→ **THE PROBLEM**
Every record below is to be restated word for word, and no picture is to be copied.
BEGIN DATASET
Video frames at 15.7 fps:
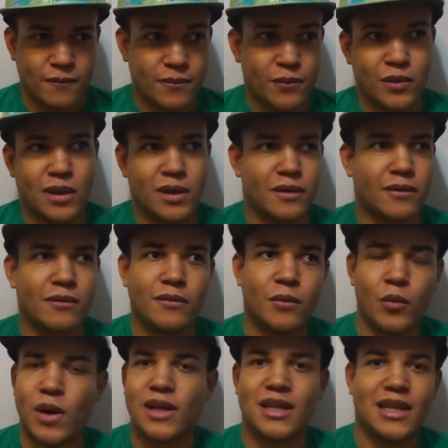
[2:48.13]
well,
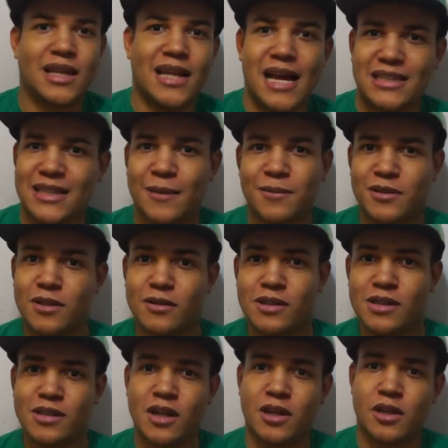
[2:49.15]
one of the last episodes
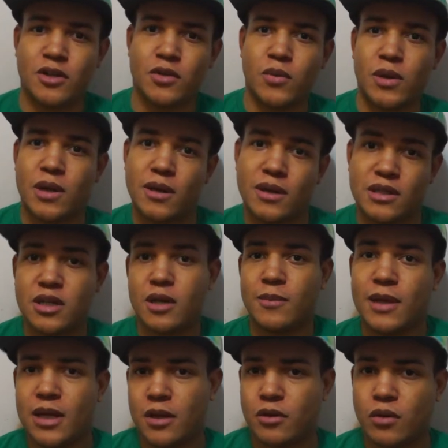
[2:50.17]
is gonna do an, is gonna
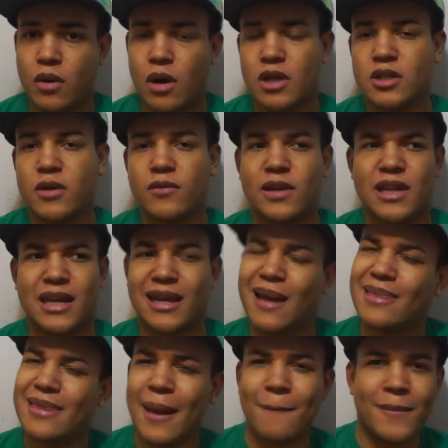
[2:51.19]
be another crossover thing.
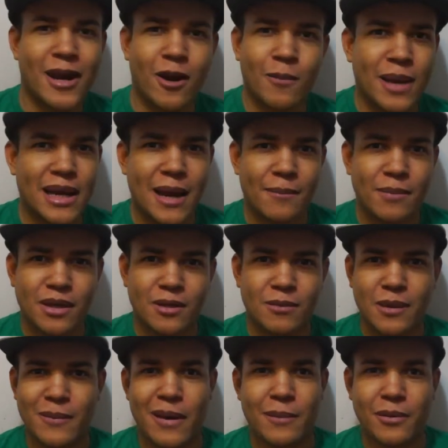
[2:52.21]
That, that may or may not be the
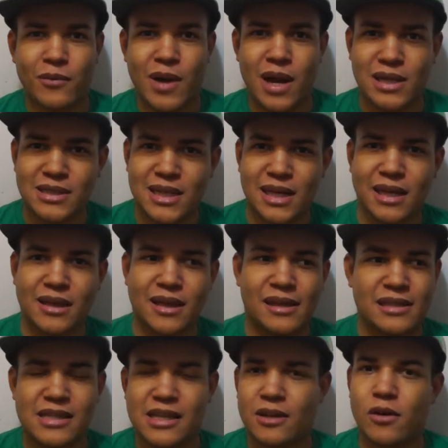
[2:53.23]
Bebop and Rocksteady thing
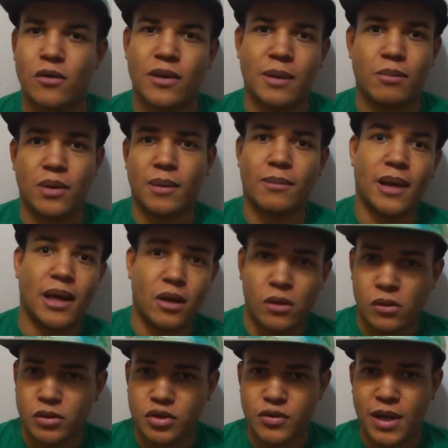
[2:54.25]
because I know they bring back
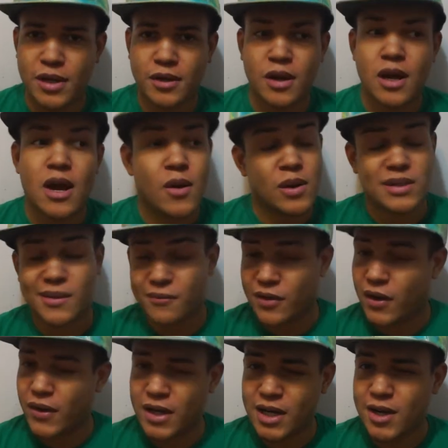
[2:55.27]
Old Shredder, which I'm
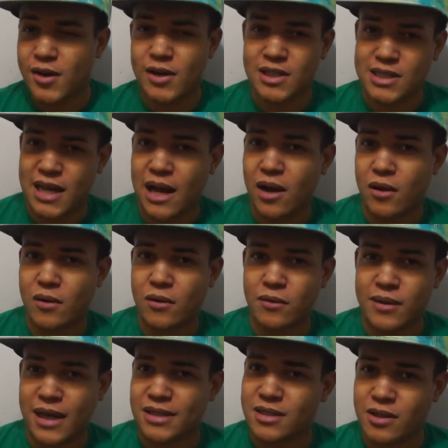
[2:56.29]
very curious how
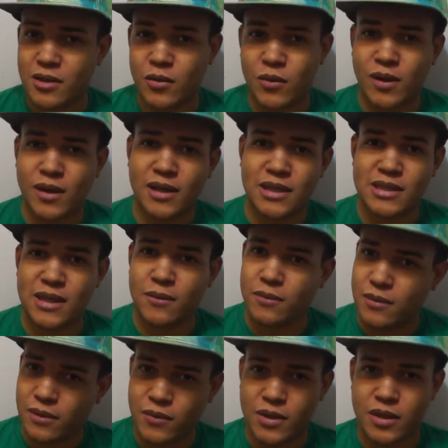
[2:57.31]
that's gonna work because I,
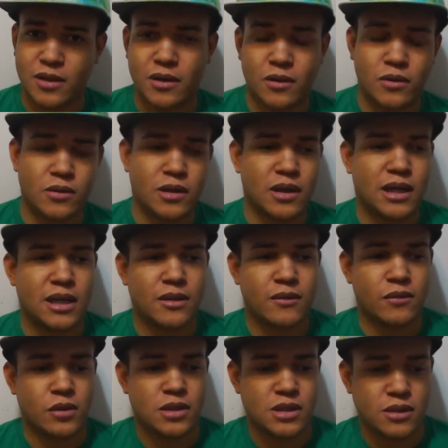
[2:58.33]
I want to know who they get the
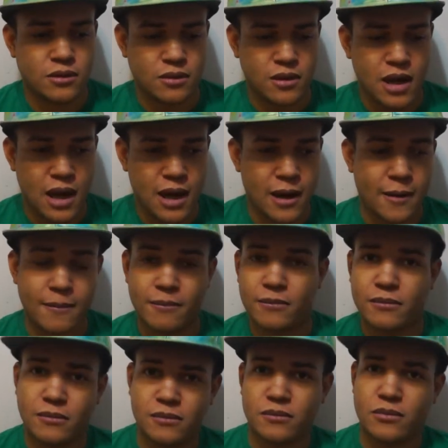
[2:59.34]
voice to, um,
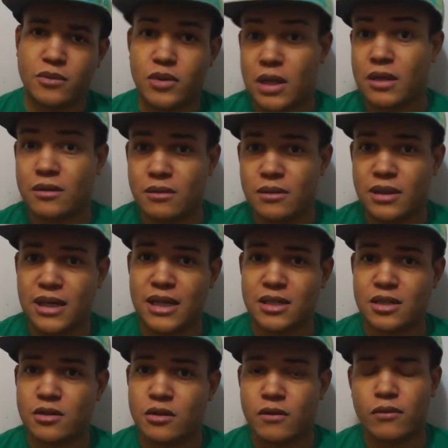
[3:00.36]
who they get to do the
END DATASET
→ **TASK RESULT**
Video frames at 15.7 fps:
[2:48.13]
well,
[2:49.15]
one of the last episodes
[2:50.17]
is gonna do an, is gonna
[2:51.19]
be another crossover thing.
[2:52.21]
That, that may or may not be the
[2:53.23]
Bebop and Rocksteady thing
[2:54.25]
because I know they bring back
[2:55.27]
Old Shredder, which I'm
[2:56.29]
very curious how
[2:57.31]
that's gonna work because I,
[2:58.33]
I want to know who they get the
[2:59.34]
voice to, um,
[3:00.36]
who they get to do the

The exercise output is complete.